Парадоксально, но вполне буржуазные инстинкты и намерения вроде огромного загородного поместья с большим домом и парком, полями и пастбищами, конюшней и, понятно, прислугой, а также жадное стремление «жить красиво» вполне органично уживались в сознании Лондона с социалистическими убеждениями. Конечно, «социализм» его был тем, что позднее В. И. Ленин, характеризуя другого американского писателя (кстати, друга Лондона) — Эптона Синклера, назвал «социализмом чувства». Но, может быть, как раз потому, что питали Джека Лондона не теории революционной борьбы, а «чувства», его выступления в печати и на публике имели такой резонанс?

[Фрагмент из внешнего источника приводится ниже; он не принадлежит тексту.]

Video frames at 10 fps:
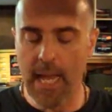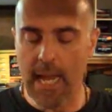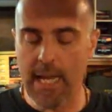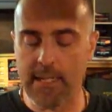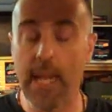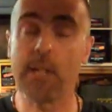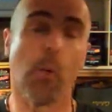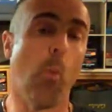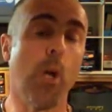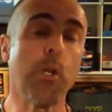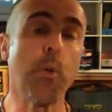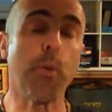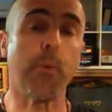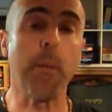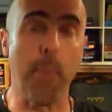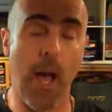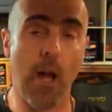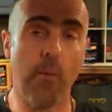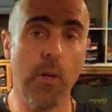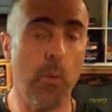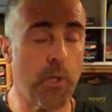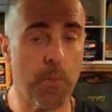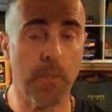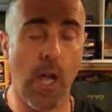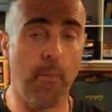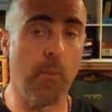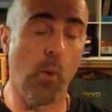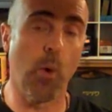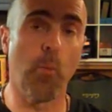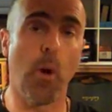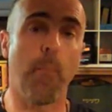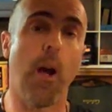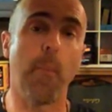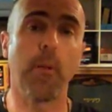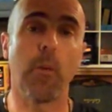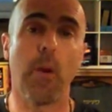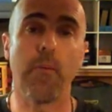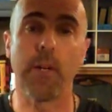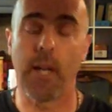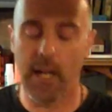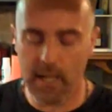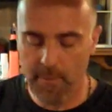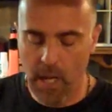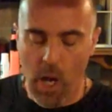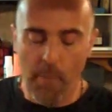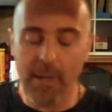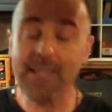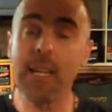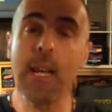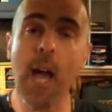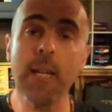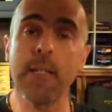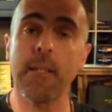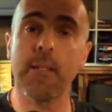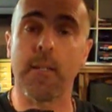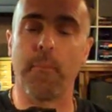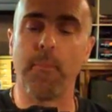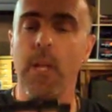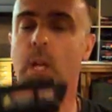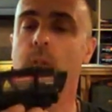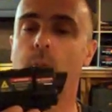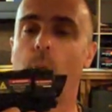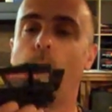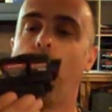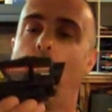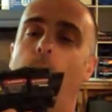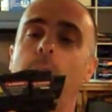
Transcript: It takes a 123 battery, which is becoming more and more popular every day, but it's a nice system. So I want you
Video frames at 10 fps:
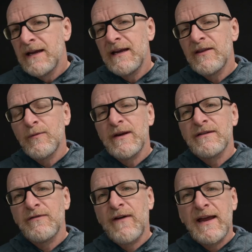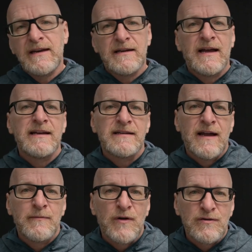Either way is fine, and
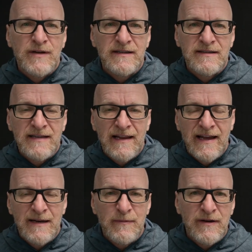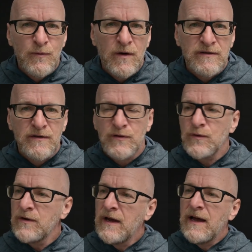I'm not trying to tell anybody what to do.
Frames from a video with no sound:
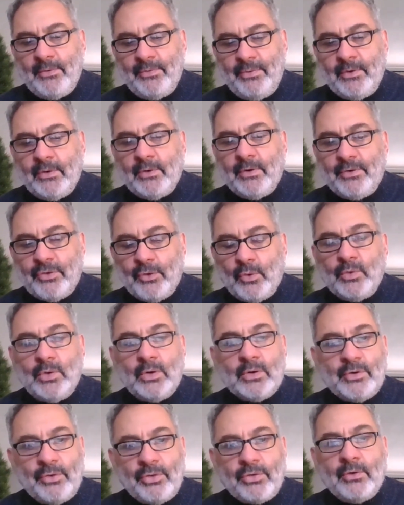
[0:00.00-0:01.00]
There is a real
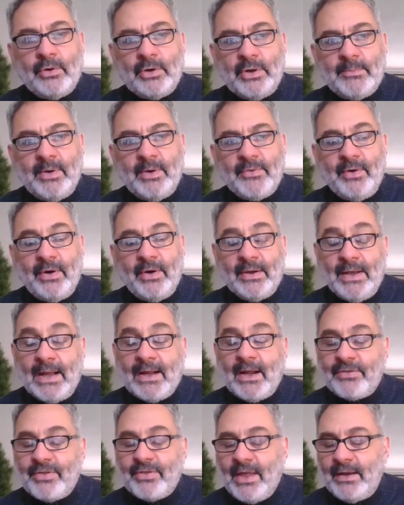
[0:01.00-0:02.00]
concern about there. And
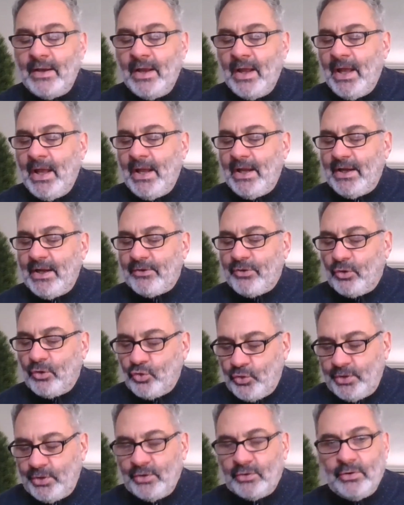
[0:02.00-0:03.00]
like I said, it's a
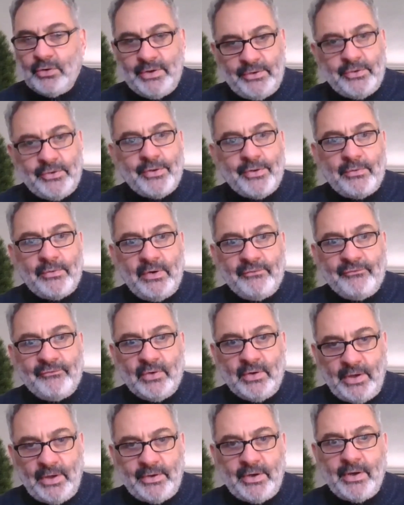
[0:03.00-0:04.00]
critical industry
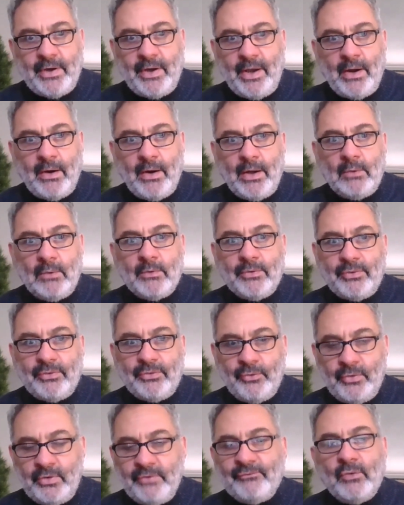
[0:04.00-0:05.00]
for London and area, with
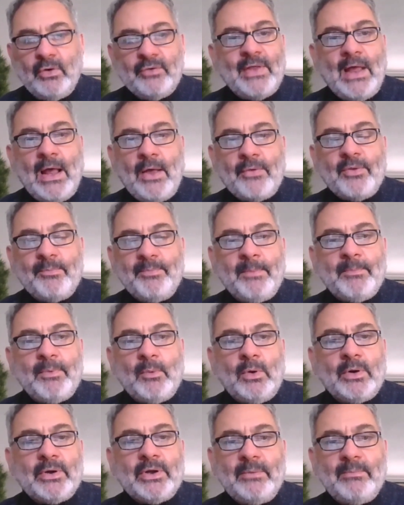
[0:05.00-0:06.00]
34,000 people
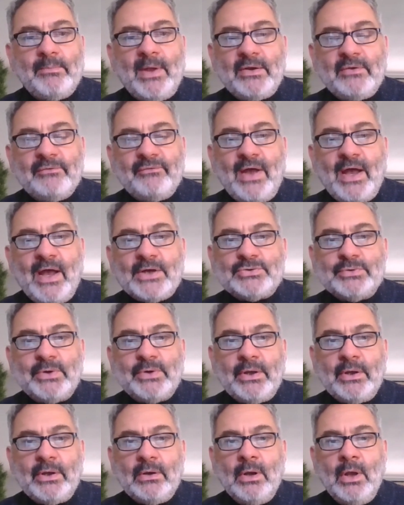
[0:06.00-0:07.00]
working in
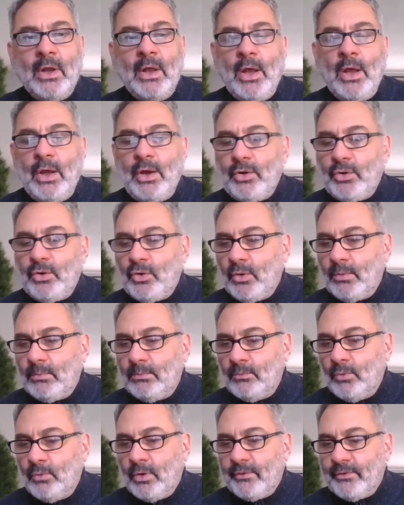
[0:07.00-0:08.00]
manufacturing, and
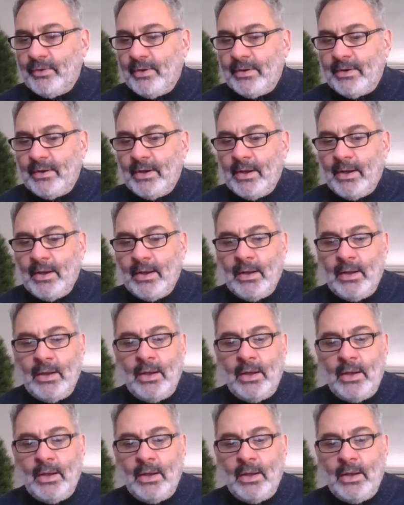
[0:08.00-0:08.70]
more than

Лондон, в полной мере изведав, что такое жизнь «на дне», конечно, «горел ненавистью» к эксплуататорам и капиталистам. Но как и любой огонь, в основе которого лежат эмоции, не мог гореть ровным пламенем. Он то вспыхивал ярким сполохом, то затухал. Один из самых ярких периодов «горения» — 1905–1907 годы. Они насыщены выступлениями, статьями и книгами, в которых Лондон пропагандировал социалистические идеи.

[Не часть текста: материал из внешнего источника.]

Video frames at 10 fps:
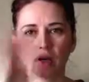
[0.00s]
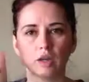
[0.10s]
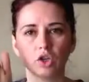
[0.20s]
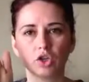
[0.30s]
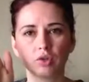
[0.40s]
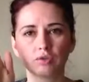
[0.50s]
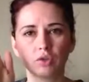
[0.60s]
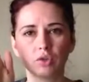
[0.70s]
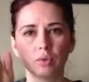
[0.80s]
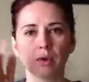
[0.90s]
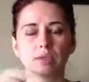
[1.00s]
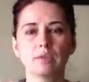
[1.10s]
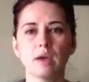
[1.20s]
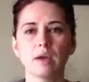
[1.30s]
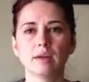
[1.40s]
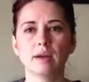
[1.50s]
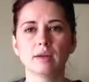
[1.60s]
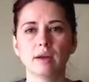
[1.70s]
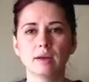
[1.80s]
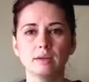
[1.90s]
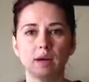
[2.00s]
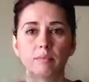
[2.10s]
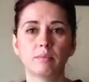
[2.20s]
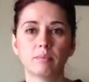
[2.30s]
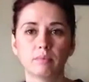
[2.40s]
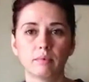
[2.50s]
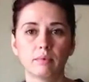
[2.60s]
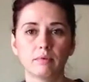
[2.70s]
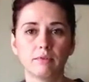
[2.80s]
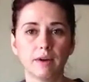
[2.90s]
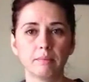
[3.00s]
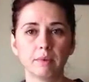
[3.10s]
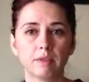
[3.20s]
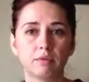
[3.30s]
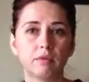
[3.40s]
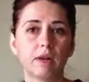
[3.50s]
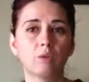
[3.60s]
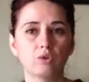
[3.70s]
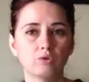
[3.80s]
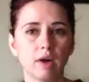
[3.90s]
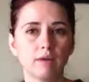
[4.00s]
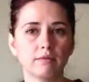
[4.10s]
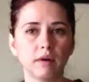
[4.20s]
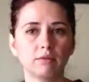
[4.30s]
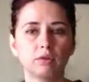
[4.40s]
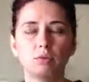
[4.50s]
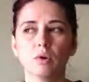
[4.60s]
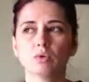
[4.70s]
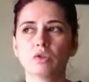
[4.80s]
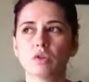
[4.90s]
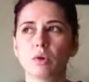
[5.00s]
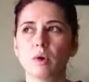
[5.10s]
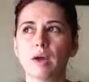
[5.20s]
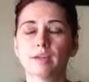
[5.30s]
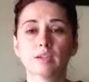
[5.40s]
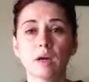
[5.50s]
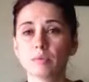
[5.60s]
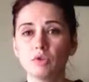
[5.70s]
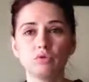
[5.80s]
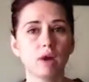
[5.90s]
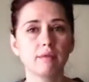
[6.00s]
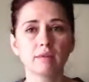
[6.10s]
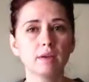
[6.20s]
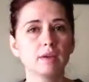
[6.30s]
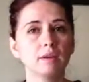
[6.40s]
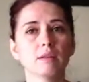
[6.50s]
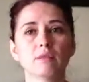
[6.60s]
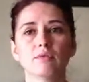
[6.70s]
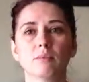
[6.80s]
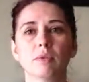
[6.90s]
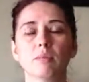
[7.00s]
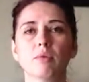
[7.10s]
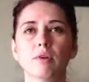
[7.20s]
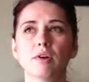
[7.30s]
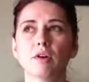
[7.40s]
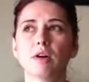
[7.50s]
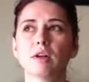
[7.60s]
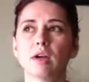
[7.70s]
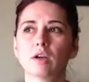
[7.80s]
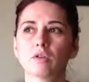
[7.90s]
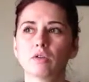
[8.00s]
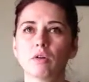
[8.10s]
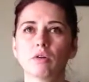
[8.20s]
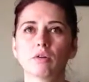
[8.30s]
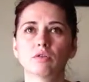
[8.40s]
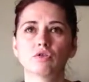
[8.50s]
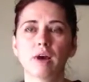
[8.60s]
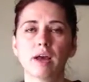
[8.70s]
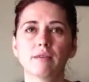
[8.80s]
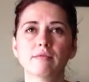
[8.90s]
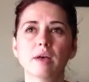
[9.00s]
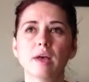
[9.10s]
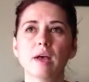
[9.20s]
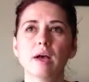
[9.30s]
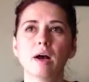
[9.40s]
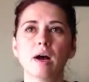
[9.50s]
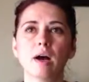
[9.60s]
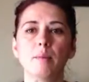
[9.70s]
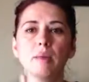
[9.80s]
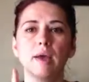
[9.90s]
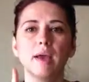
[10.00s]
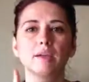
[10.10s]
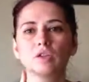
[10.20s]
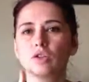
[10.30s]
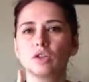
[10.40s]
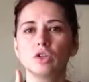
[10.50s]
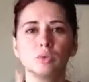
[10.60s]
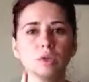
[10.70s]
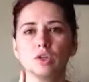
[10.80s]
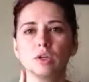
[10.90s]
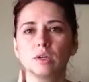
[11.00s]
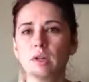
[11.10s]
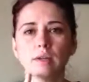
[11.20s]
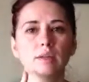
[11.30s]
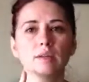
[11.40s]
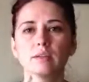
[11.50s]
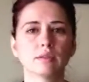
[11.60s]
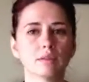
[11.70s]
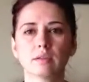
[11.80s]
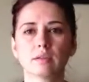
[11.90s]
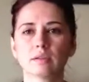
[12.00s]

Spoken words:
suddenly shift to one side, and I end up finding myself that I would drive off the road. So I stopped driving from that point on. I could no longer drive. My head started twitching like this.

Известный нам Р. Балтроп, английский социалист и автор весьма содержательной биографии Лондона, совершенно справедливо писал: «Джек всегда бурно реагировал на все, чему был непосредственным свидетелем. <…> В январе 1905 года он вновь со свойственной ему пылкостью начал выступать с лекциями о социализме. Одной из причин стал большой и неожиданный успех кандидатов Социалистической партии на посты президента и вице-президента — Дебса и Хэнфорда — на выборах 1904 года — за них было подано почти полмиллиона голосов. В одной только Калифорнии за социалистов проголосовало 35 тысяч человек, в то время как на выборах 1900 года — всего 7575. Другой причиной были волнения, начавшиеся в России. <…> В интервью для “Сан-Франциско икземинер” он сказал, что и японские, и русские социалисты равно его товарищи:

“Для нас, социалистов, не существует национальных, расовых и государственных границ”»[194].

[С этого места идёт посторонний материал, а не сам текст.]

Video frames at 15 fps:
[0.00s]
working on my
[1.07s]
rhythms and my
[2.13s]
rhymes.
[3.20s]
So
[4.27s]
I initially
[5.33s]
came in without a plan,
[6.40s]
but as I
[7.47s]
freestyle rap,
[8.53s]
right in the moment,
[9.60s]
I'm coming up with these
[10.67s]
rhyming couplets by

Что касается русских социалистов, то с некоторыми из них Лондон был знаком лично — через посредство Анны Струнской. Да и знал (от нее и от них) о революционной ситуации в России. И неудивительно, что вскоре после Кровавого воскресенья он оказался среди тех, кто организовал сбор пожертвований для русских революционеров. А через несколько дней в выступлении, состоявшемся в городе Стоктоне (там случился скандал, о котором сообщили многие газеты), провозгласил себя единомышленником (в речи он употребил слово посильнее: «братья») тех, кто убивает царских чиновников. В январе состоялась его лекция в Калифорнийском университете в Беркли; она называлась «Революция». В ней он не только поддержал «братьев» в далекой России, но и призвал к революции в Америке.

Пропагандистско-социалистическая активность Лондона в этот период, считают некоторые биографы, была связана с общим подъемом рабочего движения в Америке (это, кстати, справедливо — достаточно вспомнить, что именно тогда сформировалась организация «Индустриальные рабочие мира», возникали другие социалистические движения, кружки и партии — рабочие, студенческие, даже школьные!). Информация о забастовках, протестах, разоблачительные статьи «разгребателей грязи» не могли не подтолкнуть его к действиям, к собственным выступлениям. А они имели и другой эффект — привлекали общественный интерес к писателю, превращали его в публичную, политическую фигуру. В марте в Окленде проходили очередные выборы мэра, и местные социалисты уговорили Лондона баллотироваться (во второй раз!). И хотя он снова проиграл, но теперь его результат был выше — голосов он набрал все-таки больше, чем в 1902-м — 981. Впрочем, многих (даже среди социалистов) отпугивал его радикализм.